Background and purpose: Stroke-induced immune alterations predispose patients to infections. Although the relationship between stroke and the adaptive immune system has been investigated in detail, to date it is unknown whether the innate immune system, which forms the first line of antibacterial defense, is also impaired in patients with stroke. Therefore, we investigated whether chemotaxis, phagocytosis, oxidative burst, degranulation of defensins, and NETosis in monocytes and in neutrophil granulocytes are altered in patients with stroke compared with controls.
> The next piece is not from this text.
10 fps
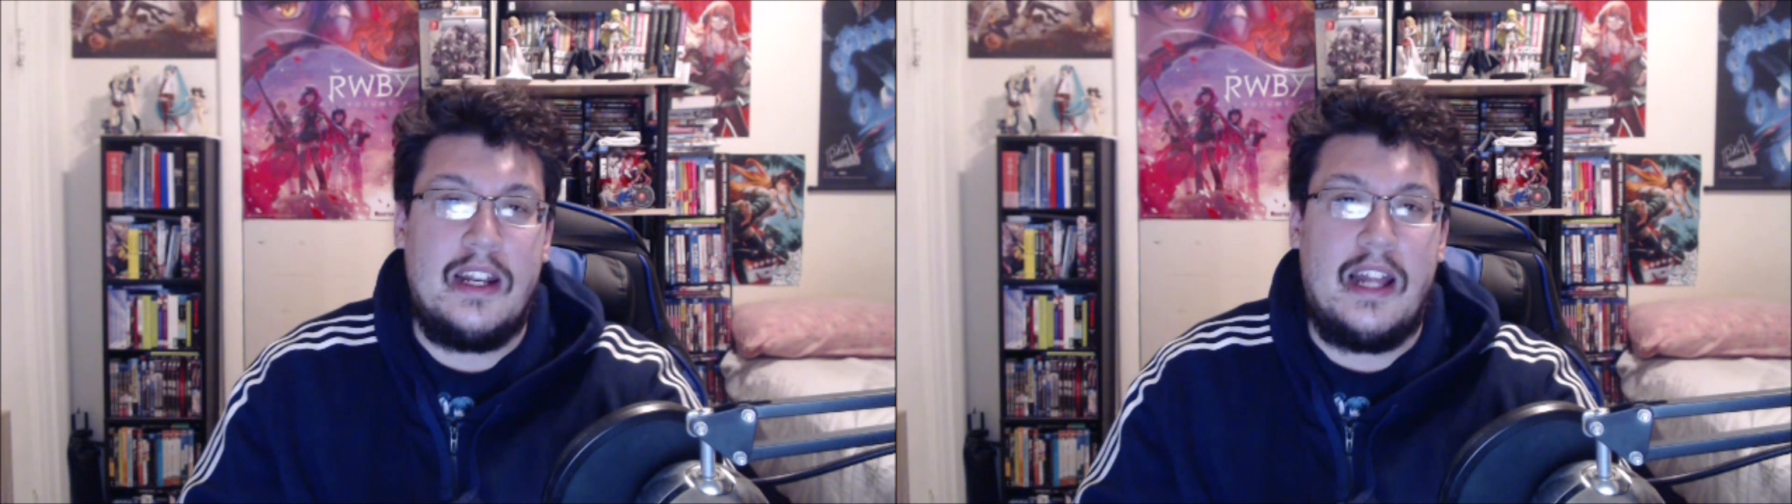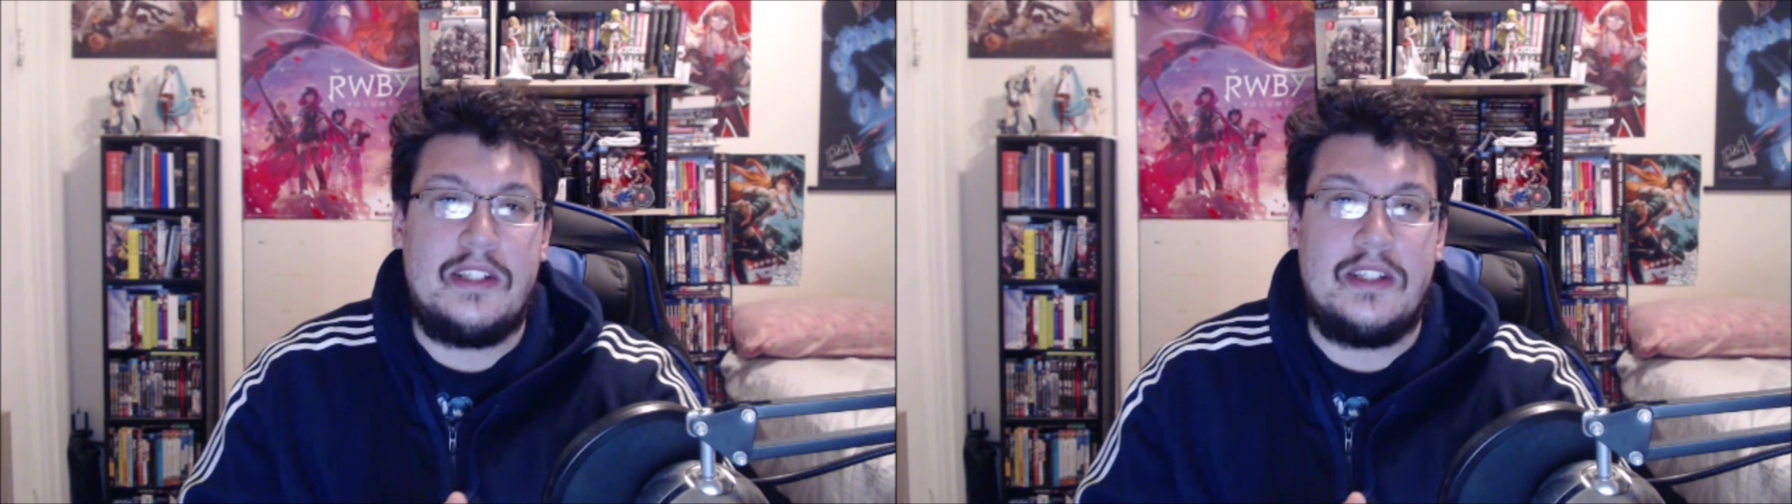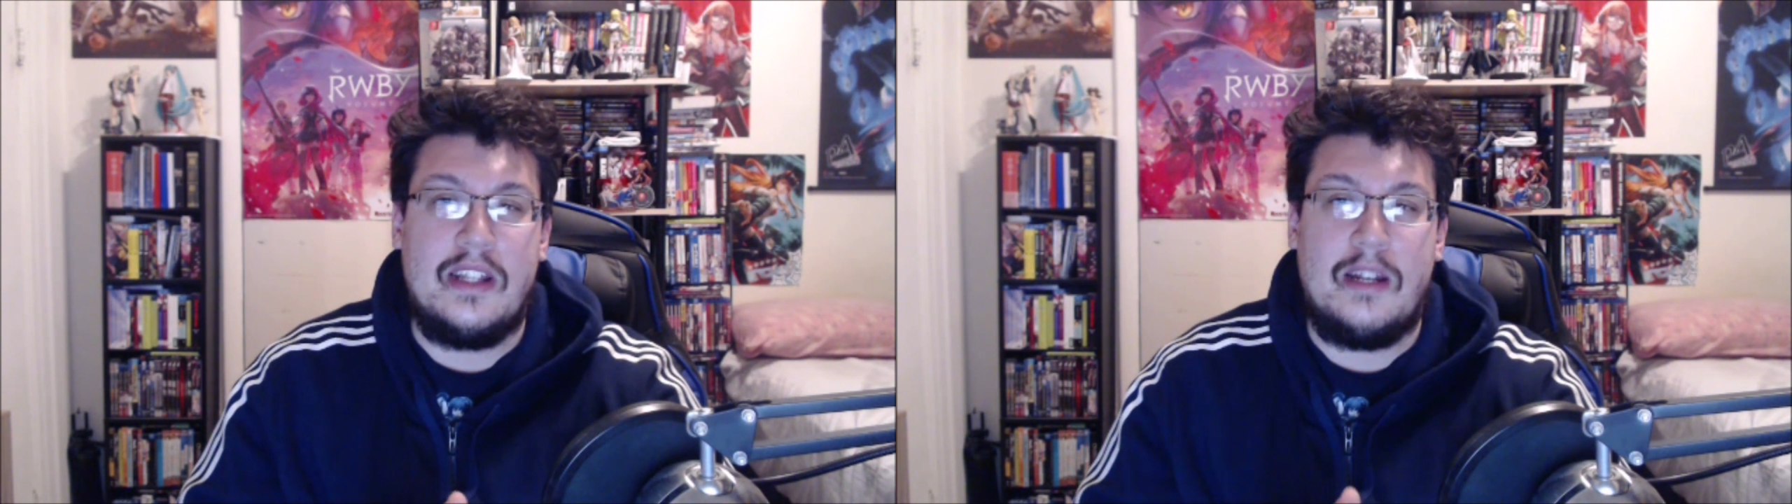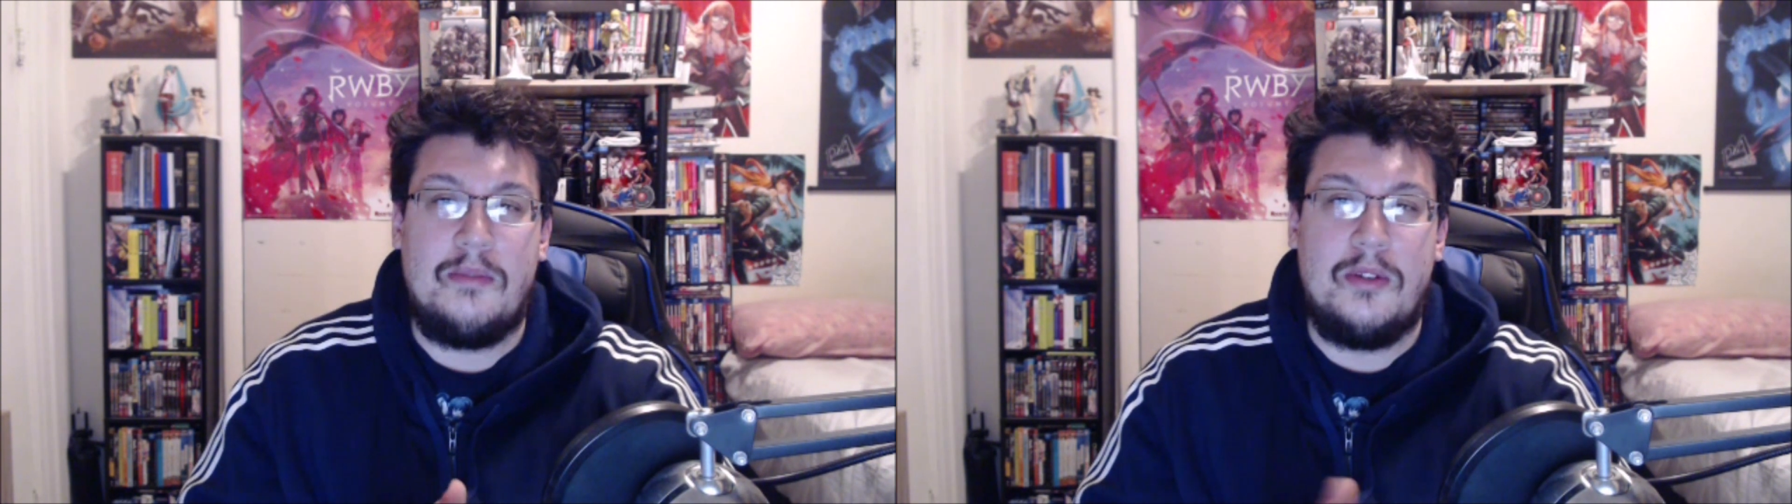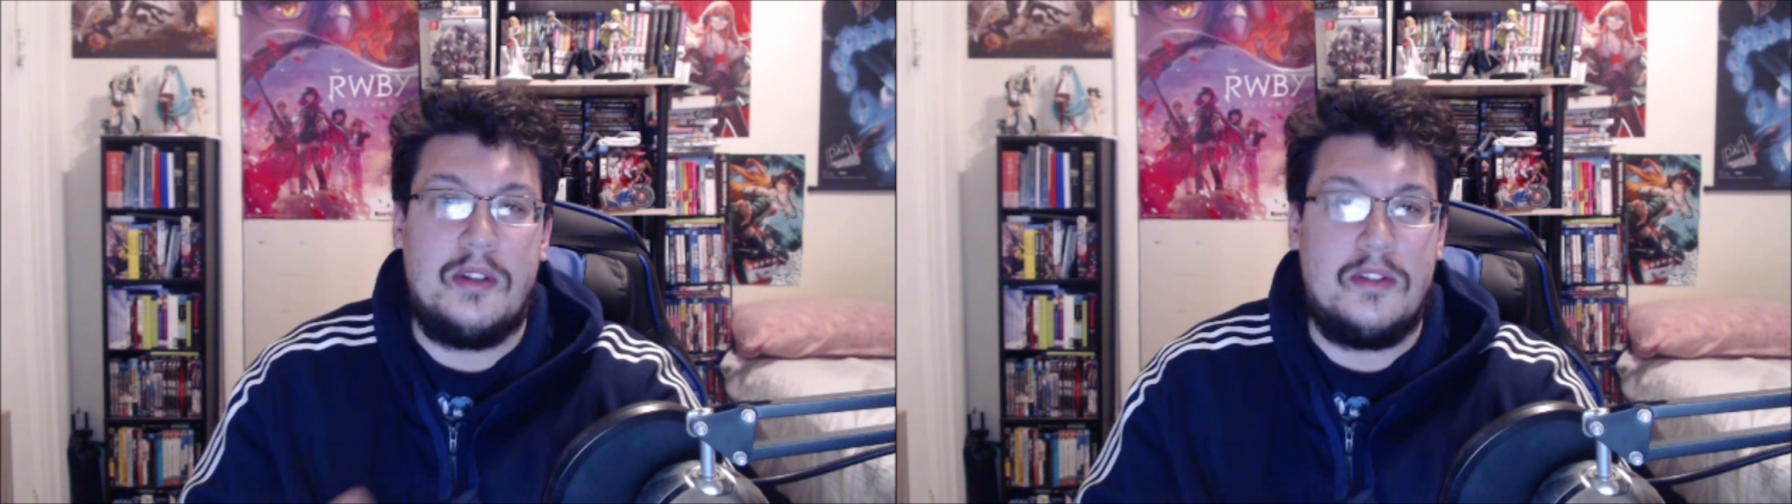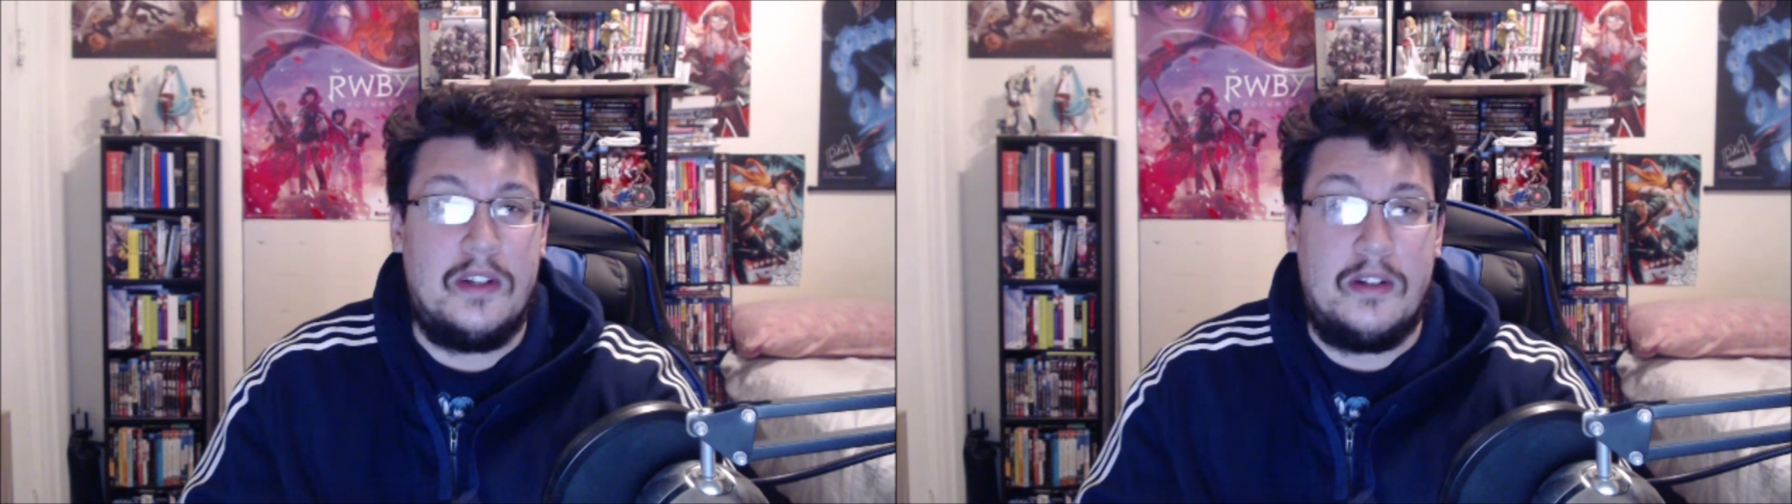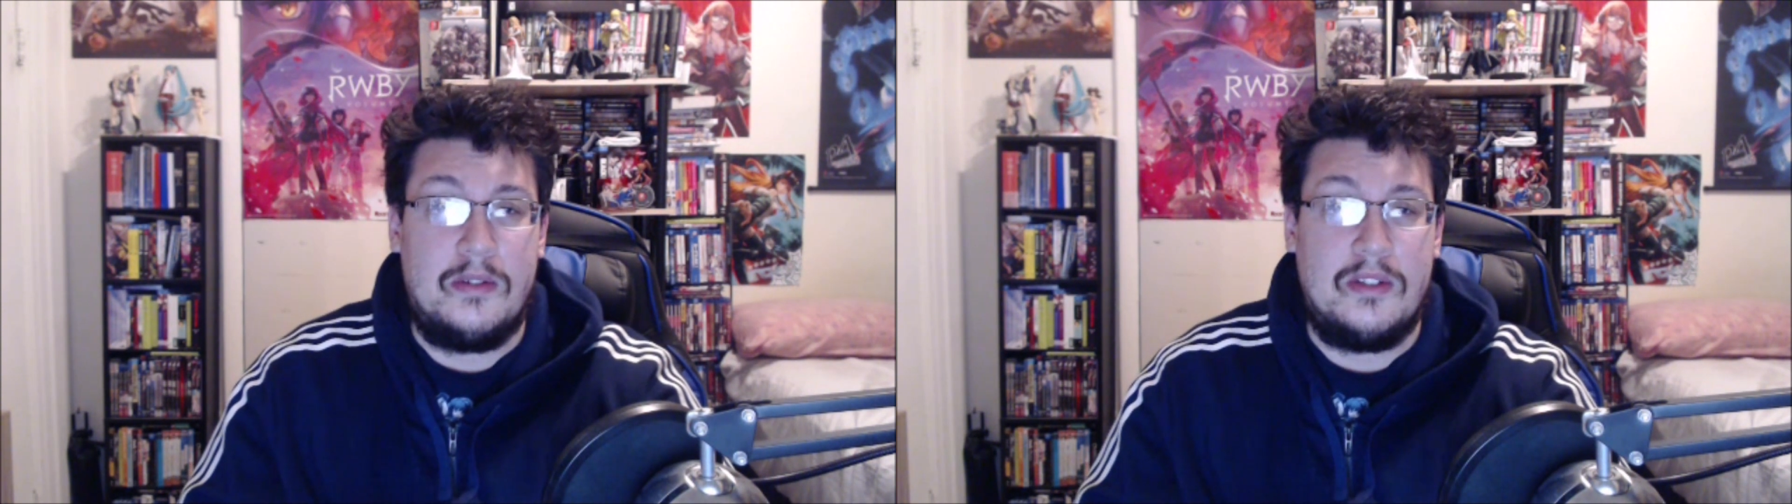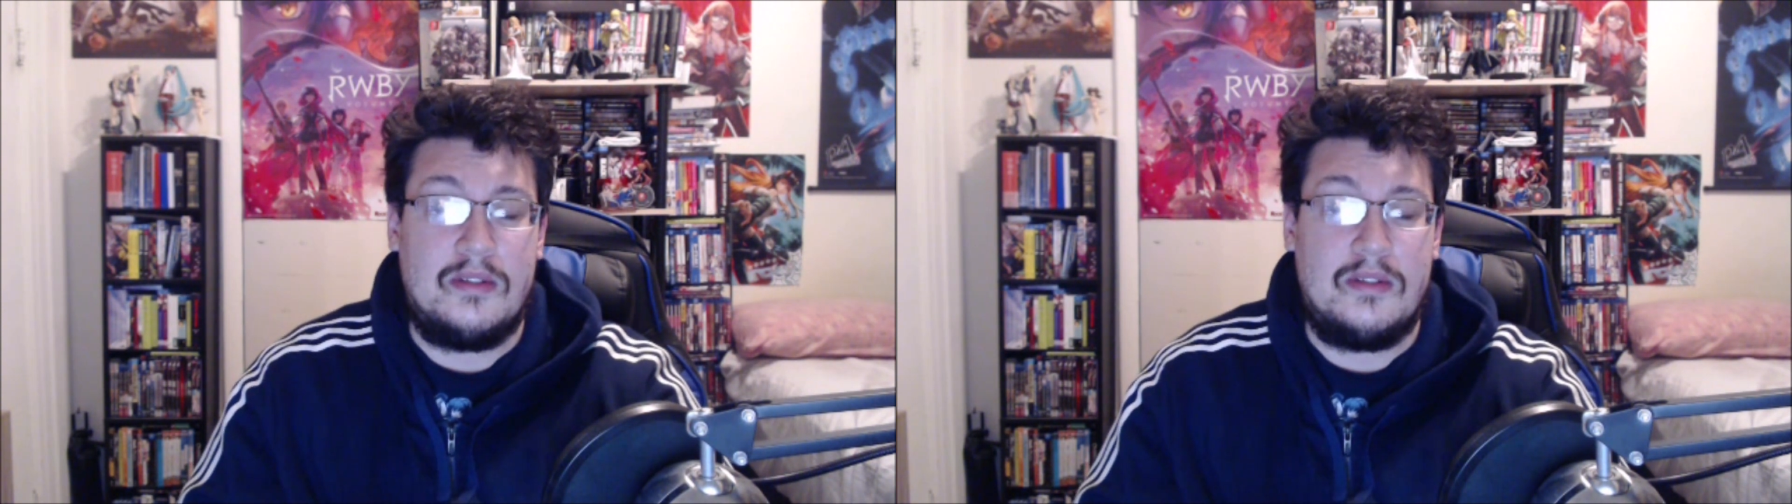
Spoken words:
actually, and I'm doing this video just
Methods: Sixty-three patients having acute ischemic stroke were recruited within 12 hours of symptom onset; blood was sampled on admission and on days 1, 3, 5, and 7. Thirty-seven age-matched controls were also recruited. Cell migration, phagocytosis, and oxidative burst of phagocytes were determined in vitro. Human neutrophil peptides 1 to 3 and serum metanephrine levels were measured by enzyme-linked immunosorbent assay, and NETosis was quantified by immunohistochemistry.
Results: The key mechanisms required for bacterial killing, oxidative burst, and NETosis were significantly reduced in samples taken from patients with stroke compared with controls, whereas migration, phagocytic function, and defensin production remained unimpaired in monocytes and granulocytes from patients with stroke.
Conclusions: Stroke-induced immune alterations include impairment of the first-line defense performed by specialized phagocytes against bacteria. The hypothesis that these changes enhance susceptibility to acquired infections is supported by our observation that on admission oxidative burst in monocytes was more impaired in patients with stroke with subsequent stroke-associated infections.
Keywords: brain ischemia; granulocytes; immunosuppression; infection; phagocytes; respiratory burst; stroke.